A zero-indexed array A consisting of N integers is given. An equilibrium index of this array is any integer P such that 0 ≤ P < N and the sum of elements of lower indices is equal to the sum of elements of higher indices, i.e.

A[0] + A[1] + ... + A[P−1] = A[P+1] + ... + A[N−2] + A[N−1].

Sum of zero elements is assumed to be equal to 0. This can happen if P = 0 or if P = N−1.

For example, consider the following array A consisting of N = 8 elements:

A[0] = -1 A[1] = 3 A[2] = -4 A[3] = 5 A[4] = 1 A[5] = -6 A[6] = 2 A[7] = 1

P = 1 is an equilibrium index of this array, because:

• A[0] = −1 = A[2] + A[3] + A[4] + A[5] + A[6] + A[7]

P = 3 is an equilibrium index of this array, because:

• A[0] + A[1] + A[2] = −2 = A[4] + A[5] + A[6] + A[7]

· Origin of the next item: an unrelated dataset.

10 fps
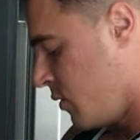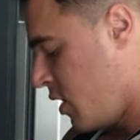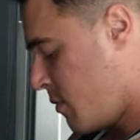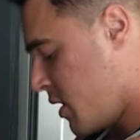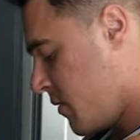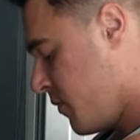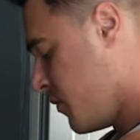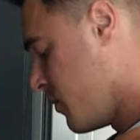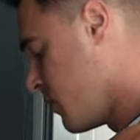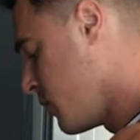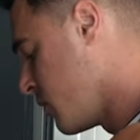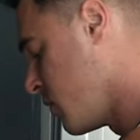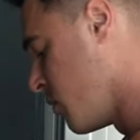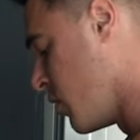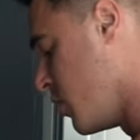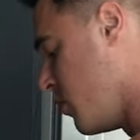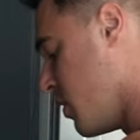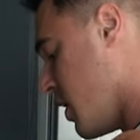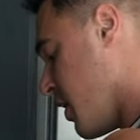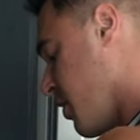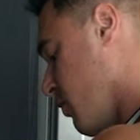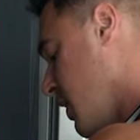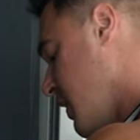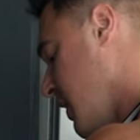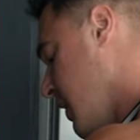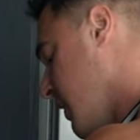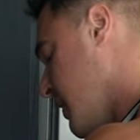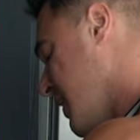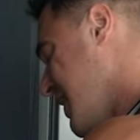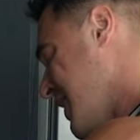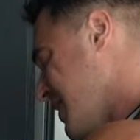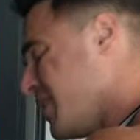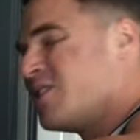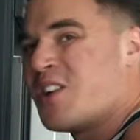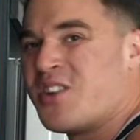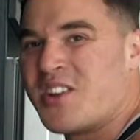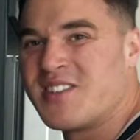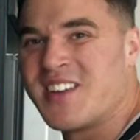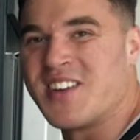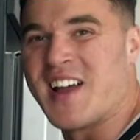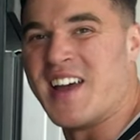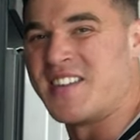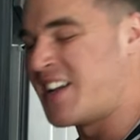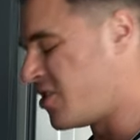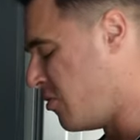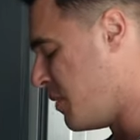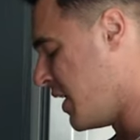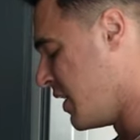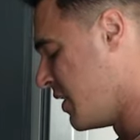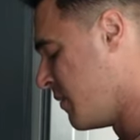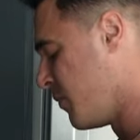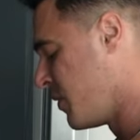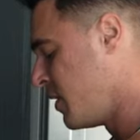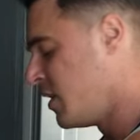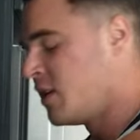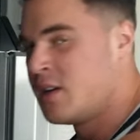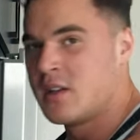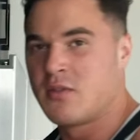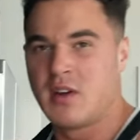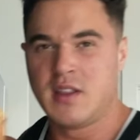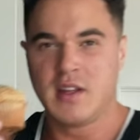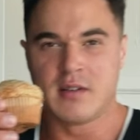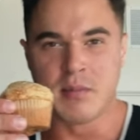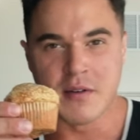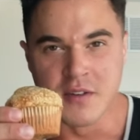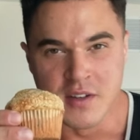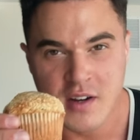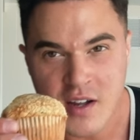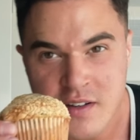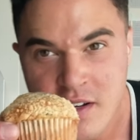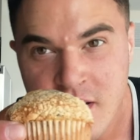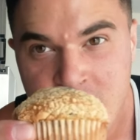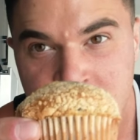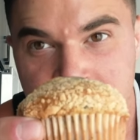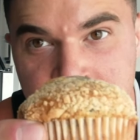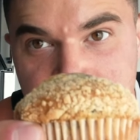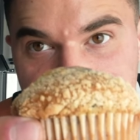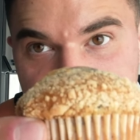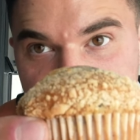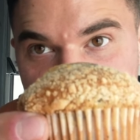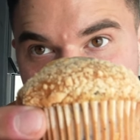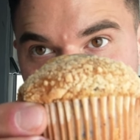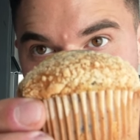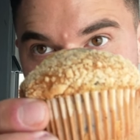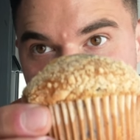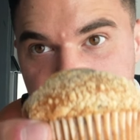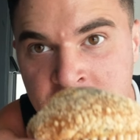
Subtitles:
come on, we do three of these. They're little guys, they're not too big. Three of these muffins, you guys see it? Is it focusing?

P = 7 is also an equilibrium index, because:

• A[0] + A[1] + A[2] + A[3] + A[4] + A[5] + A[6] = 0

and there are no elements with indices greater than 7.

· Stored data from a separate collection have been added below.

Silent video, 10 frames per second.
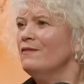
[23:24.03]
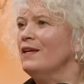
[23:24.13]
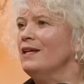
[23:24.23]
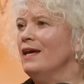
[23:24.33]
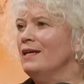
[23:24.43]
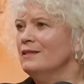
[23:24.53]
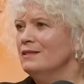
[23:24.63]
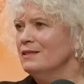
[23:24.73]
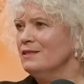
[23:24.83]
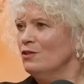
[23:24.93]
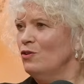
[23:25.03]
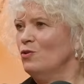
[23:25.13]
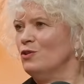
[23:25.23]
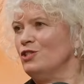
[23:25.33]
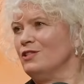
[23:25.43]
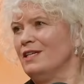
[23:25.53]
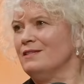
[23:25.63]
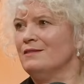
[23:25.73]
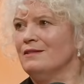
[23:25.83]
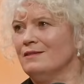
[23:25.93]
then anal is the hoarder.
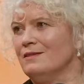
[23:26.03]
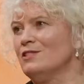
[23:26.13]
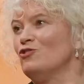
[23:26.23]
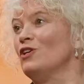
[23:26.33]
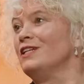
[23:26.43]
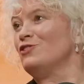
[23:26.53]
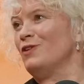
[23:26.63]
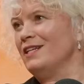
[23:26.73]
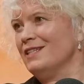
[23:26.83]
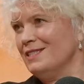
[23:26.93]
That's the toilet training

P = 8 is not an equilibrium index, because it does not fulfill the condition 0 ≤ P < N.

Write a function:

class Solution { public int solution(int[] A); }

that, given a zero-indexed array A consisting of N integers, returns any of its equilibrium indices. The function should return −1 if no equilibrium index exists.

For example, given array A shown above, the function may return 1, 3 or 7, as explained above.

Assume that:

• N is an integer within the range [0..100,000];
• each element of array A is an integer within the range [−2,147,483,648..2,147,483,647].

Complexity:

• expected worst-case time complexity is \$O(N)\$;
• expected worst-case space complexity is \$O(N)\$, beyond input storage (not counting the storage required for input arguments).

Elements of input arrays can be modified.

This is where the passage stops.